Navigating the delta variant: Despite COVID-19 challenges programs march on

West Port’s coach Paul Gleason talks with Kamila Morales (11) on the sideline as they play Vanguard during a soccer match at Booster Stadium in Ocala on Jan. 12, 2012. [Bruce Ackerman/Ocala Gazette]
In 2020, local prep sports teams lost games and, in some cases, entire seasons to COVID-19.

With the delta variant causing a spike in new cases during the summer, concern was mounting that high school athletics would yet again face an uncertain fall.

But local programs have adapted.

Despite some challenges early on, both public and private schools have kept the ball moving.

Jody Phillips, program specialist for Marion County Public Schools, said faculty and staff have been integral in the mitigation plans since schools opened in early August.

“We have seen really solid results in our programs,” said Phillips, “Not to say that we didn’t have a couple of speed bumps along the way.”

The speed bumps Phillips referred to include the cancellation of several games during the first two weeks of the season.

The Aug. 27 game between Dunnellon and St. Augustine was cancelled due to COVID-19, as was the game between Lake Weir and Palatka.

Trinity Catholic, a private high school, canceled its football game scheduled for Aug. 27 against visiting Buchholz due to too many players being in quarantine protocols.

Dunnellon ended up playing Buchholz that week.

At least a dozen other games across the state were canceled due to COVID-19 worries that week.

North Marion canceled its game on Sept. 3 for similar reasons. Since then, however, Marion County teams have played as scheduled.

“We did lose a couple of football games,” Phillips said. “We certainly had some students have to quarantine and a team or two here or there lose some days of practice. But truly, that’s been kind of the anomaly.”

Phillips said that since those early cases, each program has been operating at full strength. He also said he communicates with each athletic director from all seven of Marion County’s public schools daily.

“I’m pretty in tune with everything that’s going on. We’ve just been very blessed and fortunate because of our coaches—and because of the kids,” he said. “These programs have done great with [managing the delta variant]. And I think a lot of that can be attributed to the awareness that came from last year.”

Schools have continually encouraged students to wash their hands and not share towels or water bottles, as well as properly clean equipment in the weight rooms.

“The kids have bought into this stuff,” said Phillips. “And I think that everything that we have learned, the kids have learned too.”

Allison Forsyth-Abney, Ocala Christian Academy athletic director said the private school also had some challenges early on.

“We had a cancellation almost every day with teams who were affected by COVID-19,” Forsyth-Abney said of the start of the fall season. “But now that we’ve been playing for almost a full month, cancellations have slowed down.”
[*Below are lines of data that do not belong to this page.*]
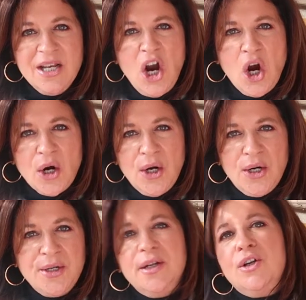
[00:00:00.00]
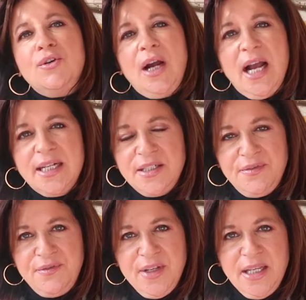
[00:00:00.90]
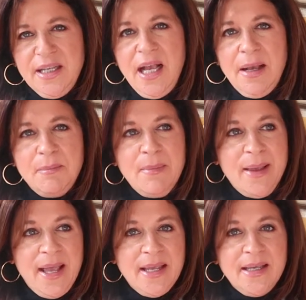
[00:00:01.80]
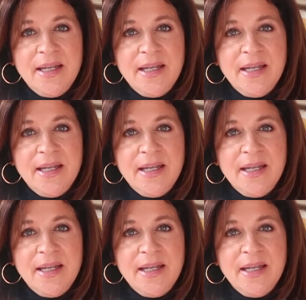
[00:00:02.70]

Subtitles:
hard, cracked feet at bay.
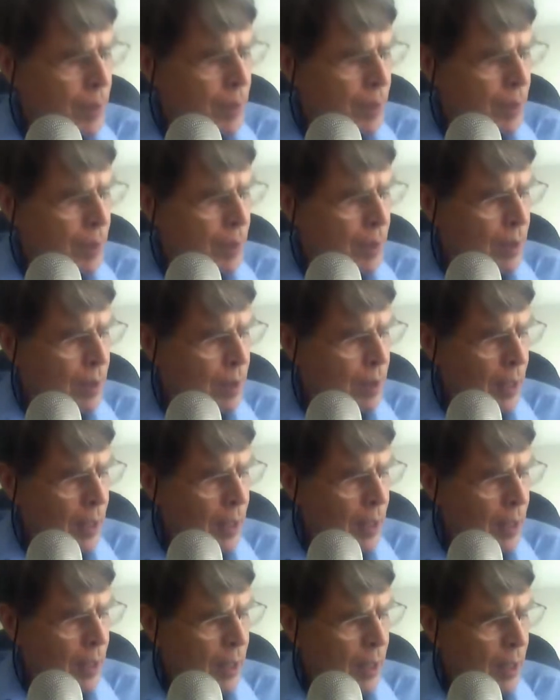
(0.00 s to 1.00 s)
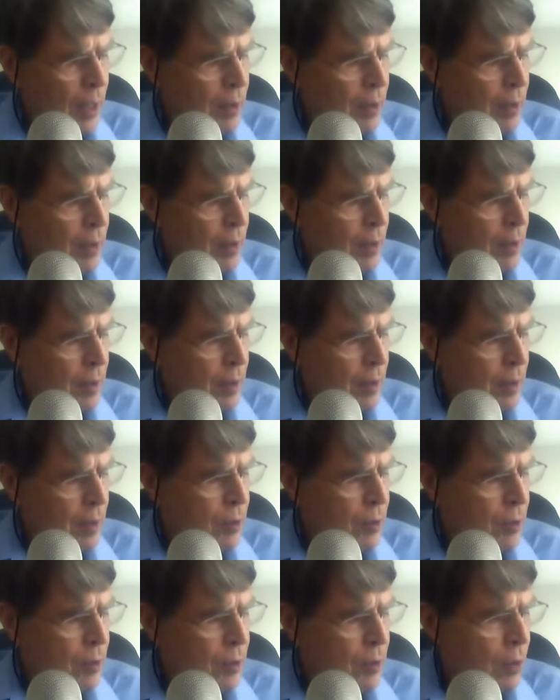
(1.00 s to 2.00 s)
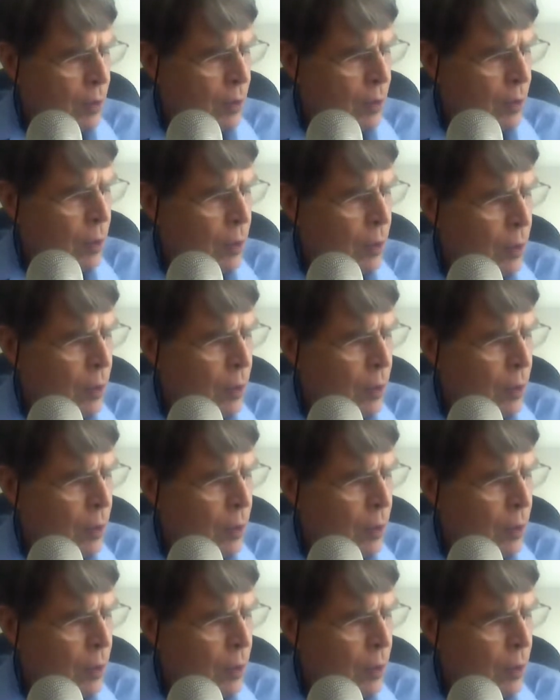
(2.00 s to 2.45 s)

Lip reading: Okay. So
Of the seven teams currently participating in fall sports at OCA, Forsyth-Abney said, only girls’ volleyball has had to significantly restructure its schedule.

“I believe every school is trying to put together the best [sports programs] they can for their student-athletes,” she said. “I am sure things are different for small private schools, compared to the larger public schools.”
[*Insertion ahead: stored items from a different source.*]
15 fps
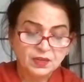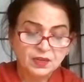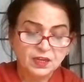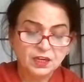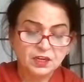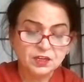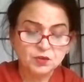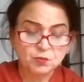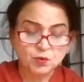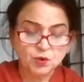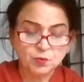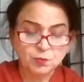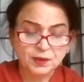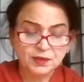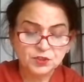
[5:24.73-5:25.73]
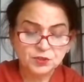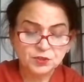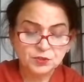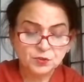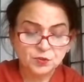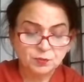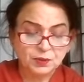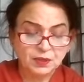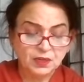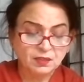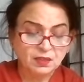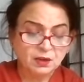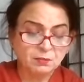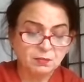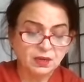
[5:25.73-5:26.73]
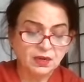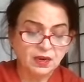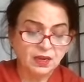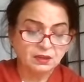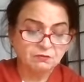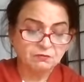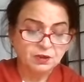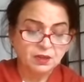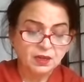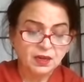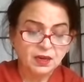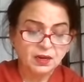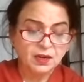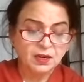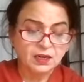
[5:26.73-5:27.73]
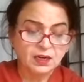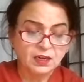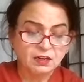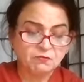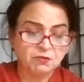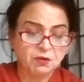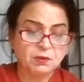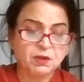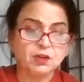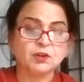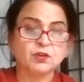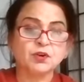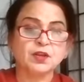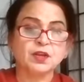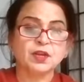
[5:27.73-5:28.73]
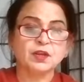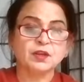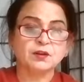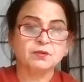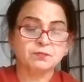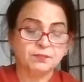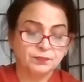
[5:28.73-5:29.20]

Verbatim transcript: He is more precious to me than my life, and I leave him in your care.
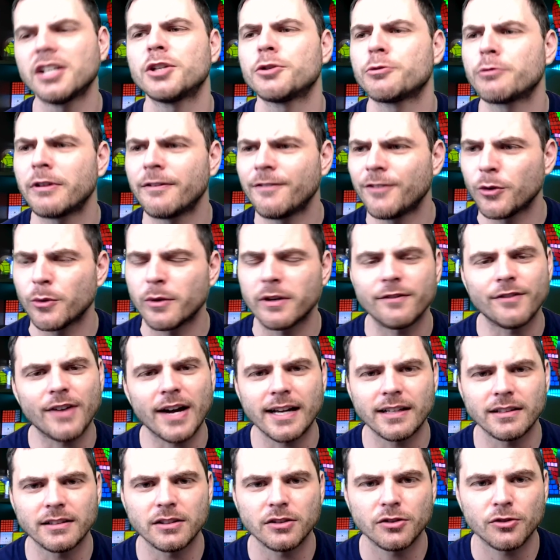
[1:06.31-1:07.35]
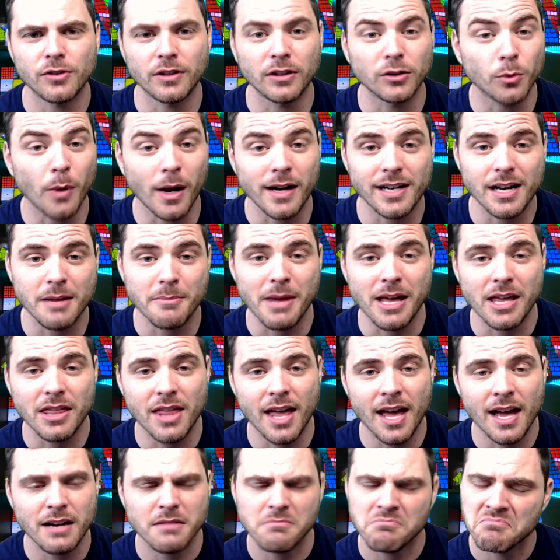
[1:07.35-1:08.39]
to reviewing violin strings. Why did I make
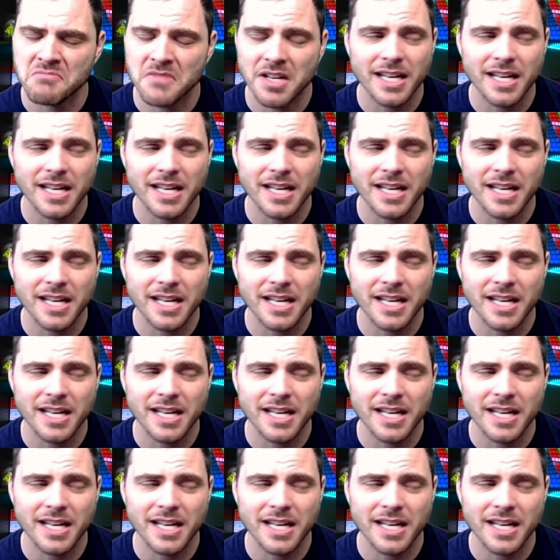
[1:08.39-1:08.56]
that?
Donald Tucker, Forest High School’s athletic director, said no teams at Forest have canceled any games.

“Basically, what we have been doing is everything that we were doing last year,” said Tucker. “We started doing it over the summer and continued into the school year. We haven’t really changed anything that we’ve done since we’ve started with COVID, and it’s paid off so far.”

Tucker added, “We’re blessed that everyone is doing the right things right now and we’re just plugging along.”
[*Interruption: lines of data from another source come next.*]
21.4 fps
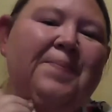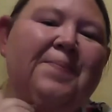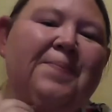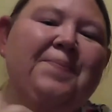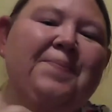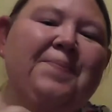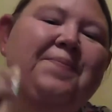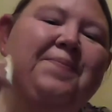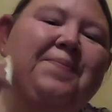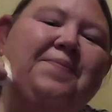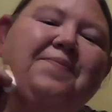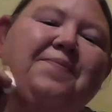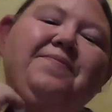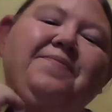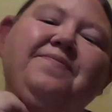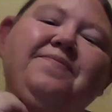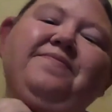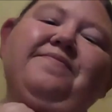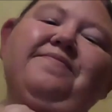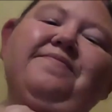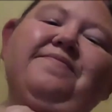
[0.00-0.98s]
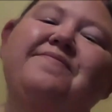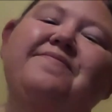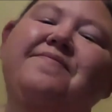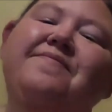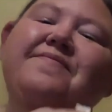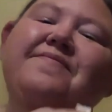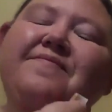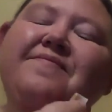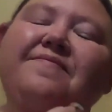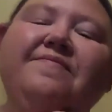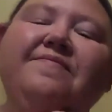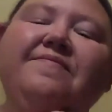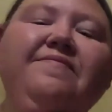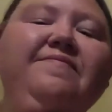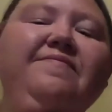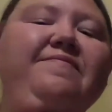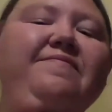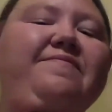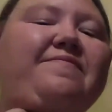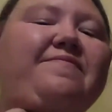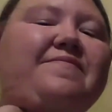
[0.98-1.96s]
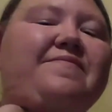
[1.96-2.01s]
Look at you,
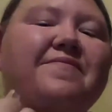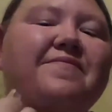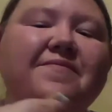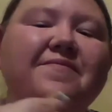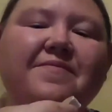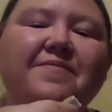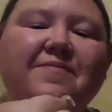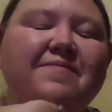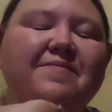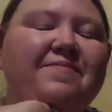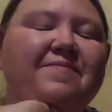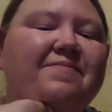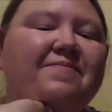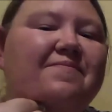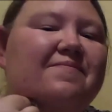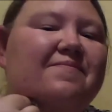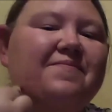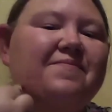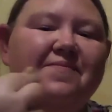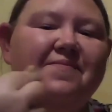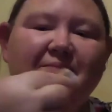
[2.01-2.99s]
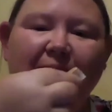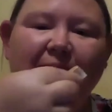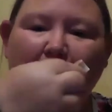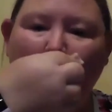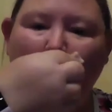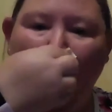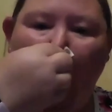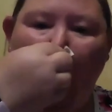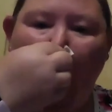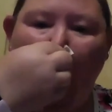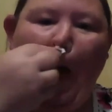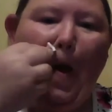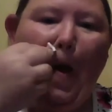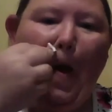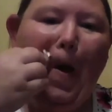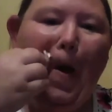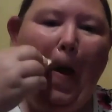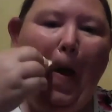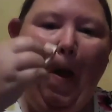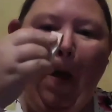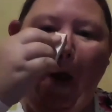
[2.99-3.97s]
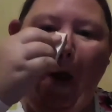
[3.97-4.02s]
girlfriend. I
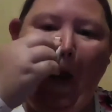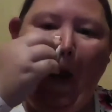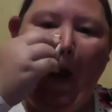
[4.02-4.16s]
like.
Lyle Livengood, West Port High School athletic director, had trouble fielding a football team in late July, he said, but has had no issues since.

“I am just keeping my fingers crossed [that it stays that way],” he said.

Phillips made his thoughts clear when it comes to the importance of providing students with the option of participating in prep sports.

“I think it’s a disservice to the students if we don’t work as hard as we can to provide them these seasons,” said Phillips. “That’s just a statement I believe in. We owe it to these students to give it our best shot—and so far, we are succeeding.”